The two primary advantages resulting from using solid state memory components instead of mechanical devices to store data are higher ruggedness and significantly improved performance. Performance improvements result from the very fast and predictable access times associated with the semiconductor memory components and from the drastic reduction of latency and seek times. Additional benefits are the extended operating temperature range and the lower power consumption.

Most solid state disks have a HDD-compatible form factor, system interconnect and electric interconnect. This enables solid state disks to be added to the system very much like the magnetic or optical disk drives. From a system solution perspective, solid state disks can be regarded nowadays as HDD replacements. From a system architecture and functional perspective, they complement mechanical disk drives and have the capability to enhance the performance of individual mechanical drives and drive clusters.

In general, there are three classifications of solid state disks based on the type of memory components utilized:

DRAM-based Solid State Disk (D-SSD)
SRAM-based Solid State Disk (S-SSD)
Flash memory-based Solid State Disk (F-SSD)

The first two (D-SSD and S-SSD) are based on volatile memory components and need a data retention mechanism when the power supply is removed. This can be either built-in batteries, or a non-volatile mechanic or semiconductor backup. F-SSDs use Flash memory chips that are non-volatile memory components. Some solid state disks may use a combination of memory components in order to improve certain specifications.

SRAMs have the fastest read and write cycle times. They do not need a periodic refresh cycle to preserve the stored contents. S-SSD drawbacks are the volatile nature of the memory cell and its larger size, which leads to a lower storage density and higher cost per stored bit.

DRAMs have fast read and write cycle times as well. However, they need to periodically refresh their contents, which downgrades the average transfer performance. The DRAM cell size is considerably smaller than that of SRAMs and the storage density accordingly higher. The DRAM cost per stored bit is currently the lowest.
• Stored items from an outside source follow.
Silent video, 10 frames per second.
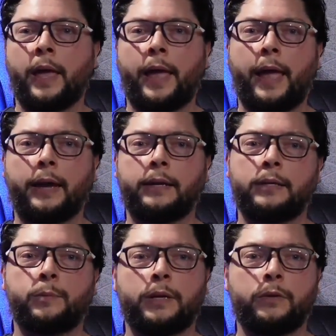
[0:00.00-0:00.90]
And he's
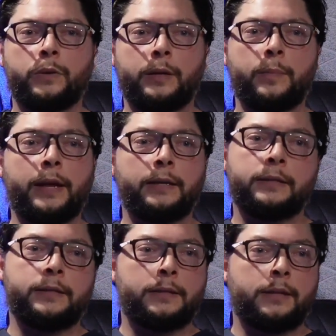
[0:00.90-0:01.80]
been doing
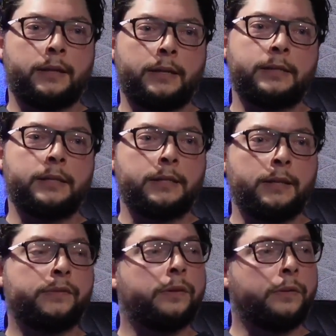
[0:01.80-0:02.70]
maintenance
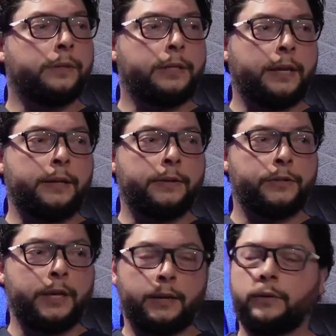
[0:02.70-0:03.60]
ECT for over 10 years
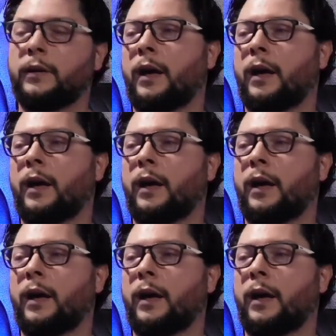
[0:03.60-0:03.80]
now.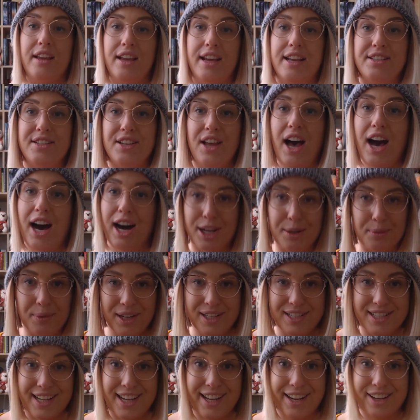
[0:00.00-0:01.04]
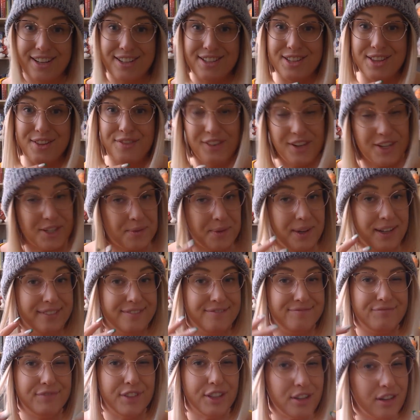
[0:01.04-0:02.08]
it's hard work to get it to the first one.
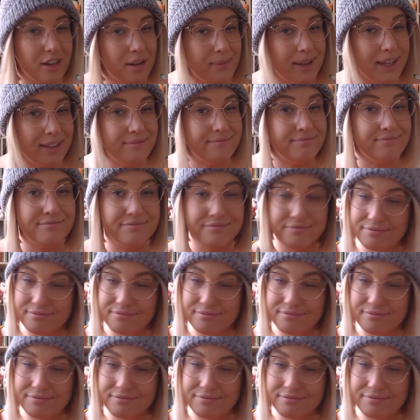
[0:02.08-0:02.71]
You know what I mean?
Flash memory has a read access time that is comparable to that of DRAMs, however, the write cycle time is significantly longer. In addition, the write operation needs to be performed in conjunction with an erase operation, simultaneously for a group of locations, called page or sector. This complicates the write process and the associated circuitry. Flash memory cell size is smaller than that of DRAM and can be reduced at a faster pace. This creates the premise for lower storage cost. From a system perspective, the main advantage of F-SSD is the non-volatile nature of its storage cell, which puts it at par with magnetic and optical disk drives.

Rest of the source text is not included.